I look at her, open-mouthed, thinking: Huh, I didn’t know doctors did that. The world really isn’t as I had imagined. I got it all wrong.
Then Sara says, “I’m only kidding. That was just a dream I had. A really awful and embarrassing dream.”
She climbs back on my knees and whispers in my ear, “Eighteen to thirty-six, fifty to sixty-eight, seventy-two to ninety. Do you know what these numbers are?” And before I can answer, she says, “They are the difference in our ages.

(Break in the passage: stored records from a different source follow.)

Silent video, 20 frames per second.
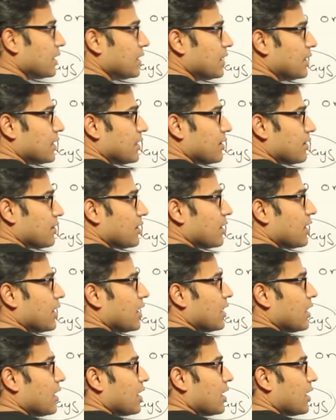Here
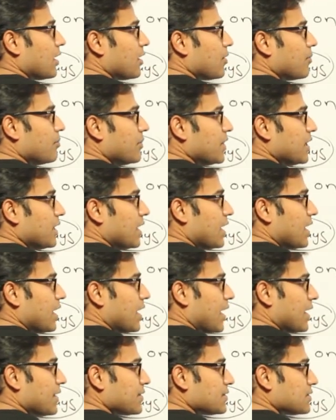
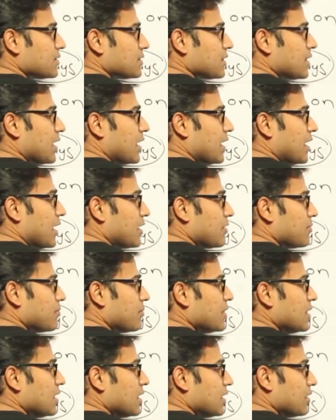A
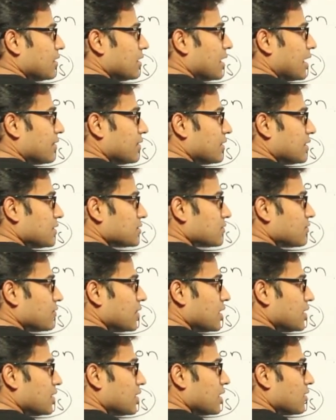and B done this
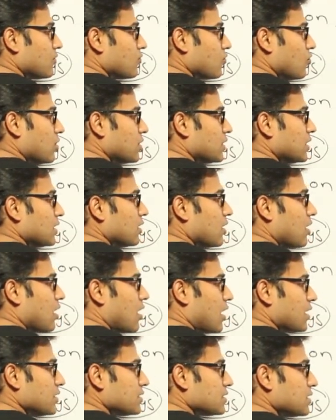way, therefore the
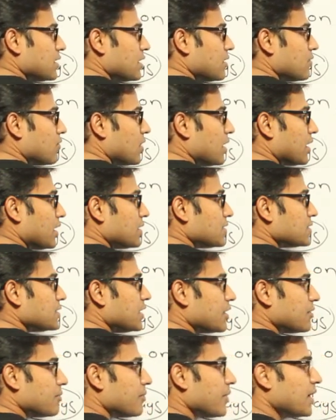last day work is
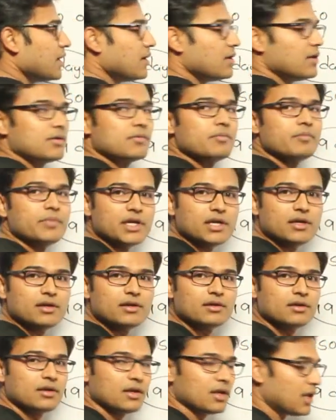done by
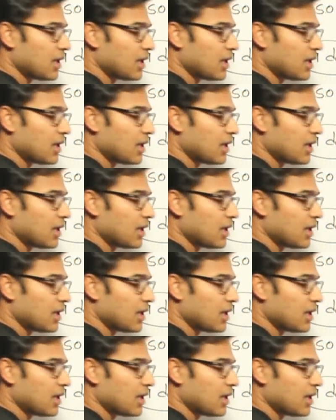B.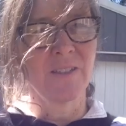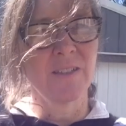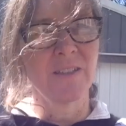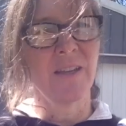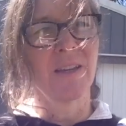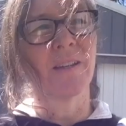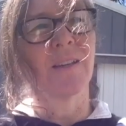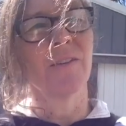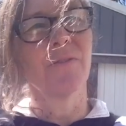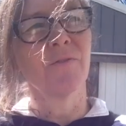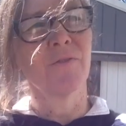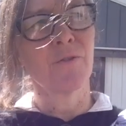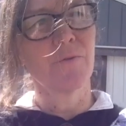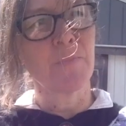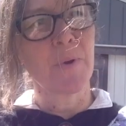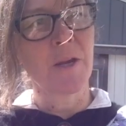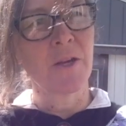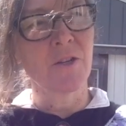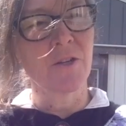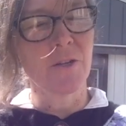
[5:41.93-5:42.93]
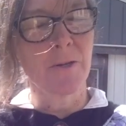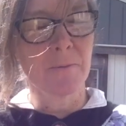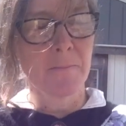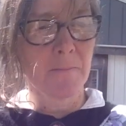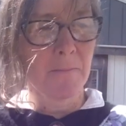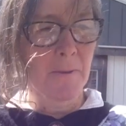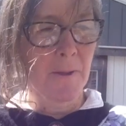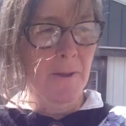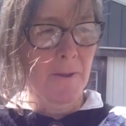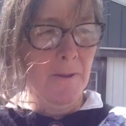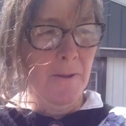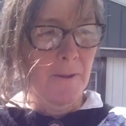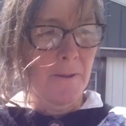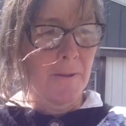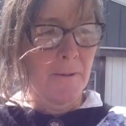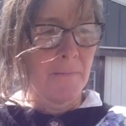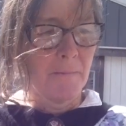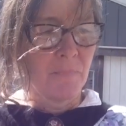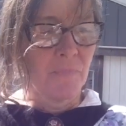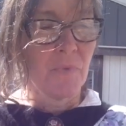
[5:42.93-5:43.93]
to get information.
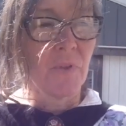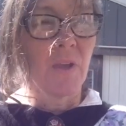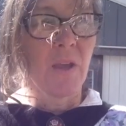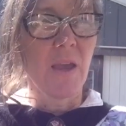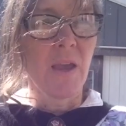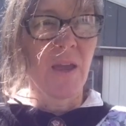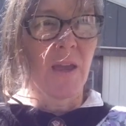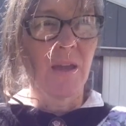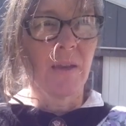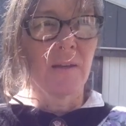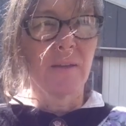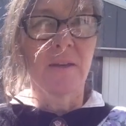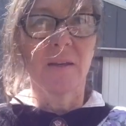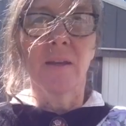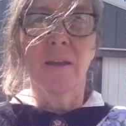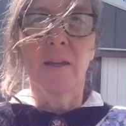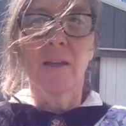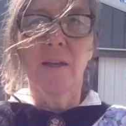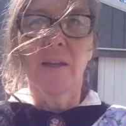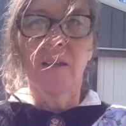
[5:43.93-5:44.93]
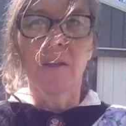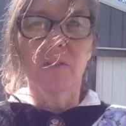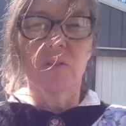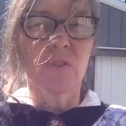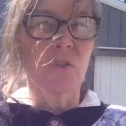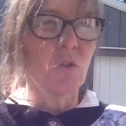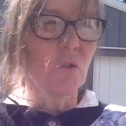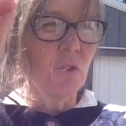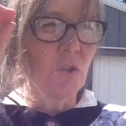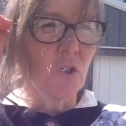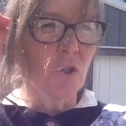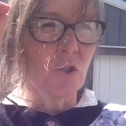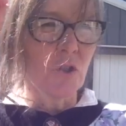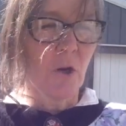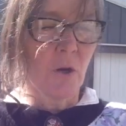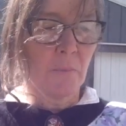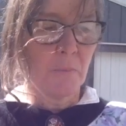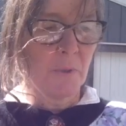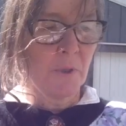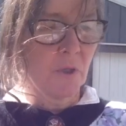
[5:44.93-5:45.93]
And it's good to
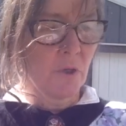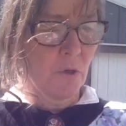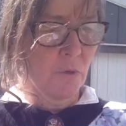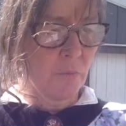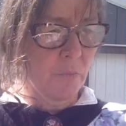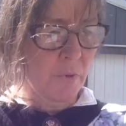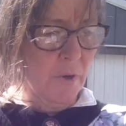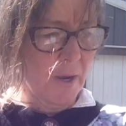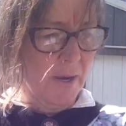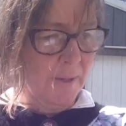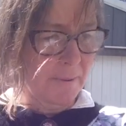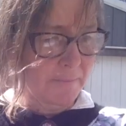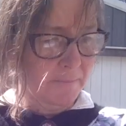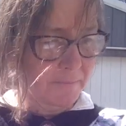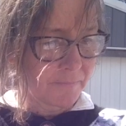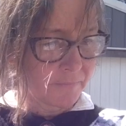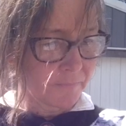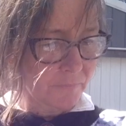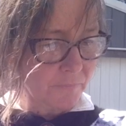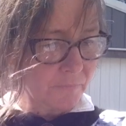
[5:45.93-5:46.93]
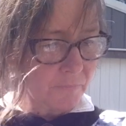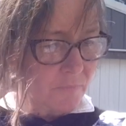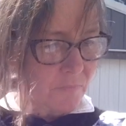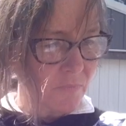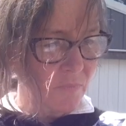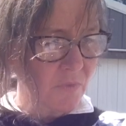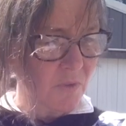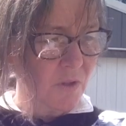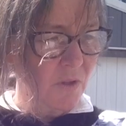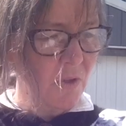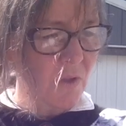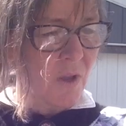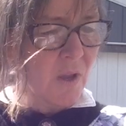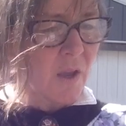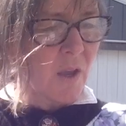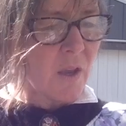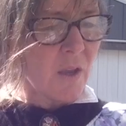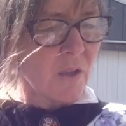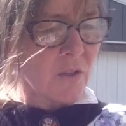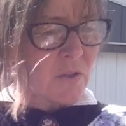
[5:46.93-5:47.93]
sharpen your brain.
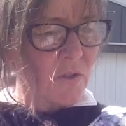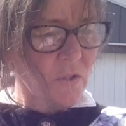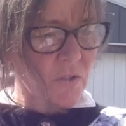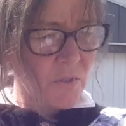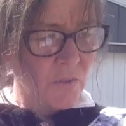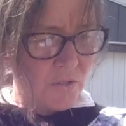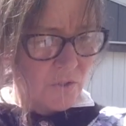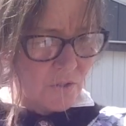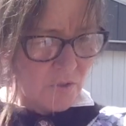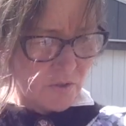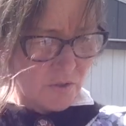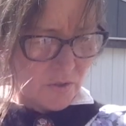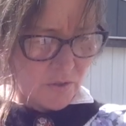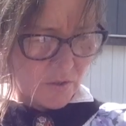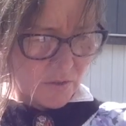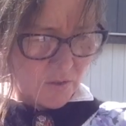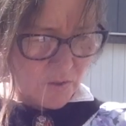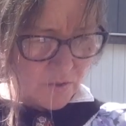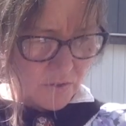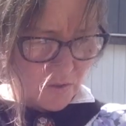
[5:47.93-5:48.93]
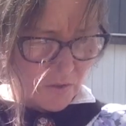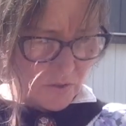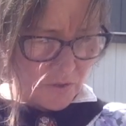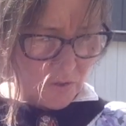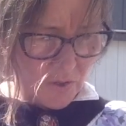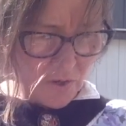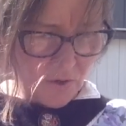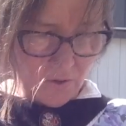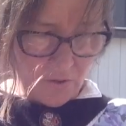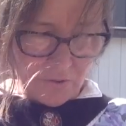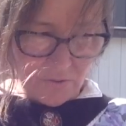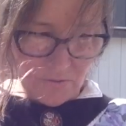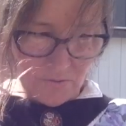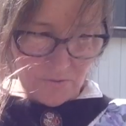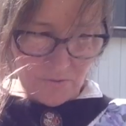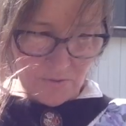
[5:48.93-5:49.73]
So,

I calculated them all. There’s not such a big difference at all. Eleven to twenty-nine is the only one that seems big, but it’s only an illusion.”
I stare at her, paralyzed, not knowing what to do, not even able to wonder what to do. I feel like an object without the power of thought. Finally, a clear thought comes into my head, and I say, “You should get interested in boys your own age.”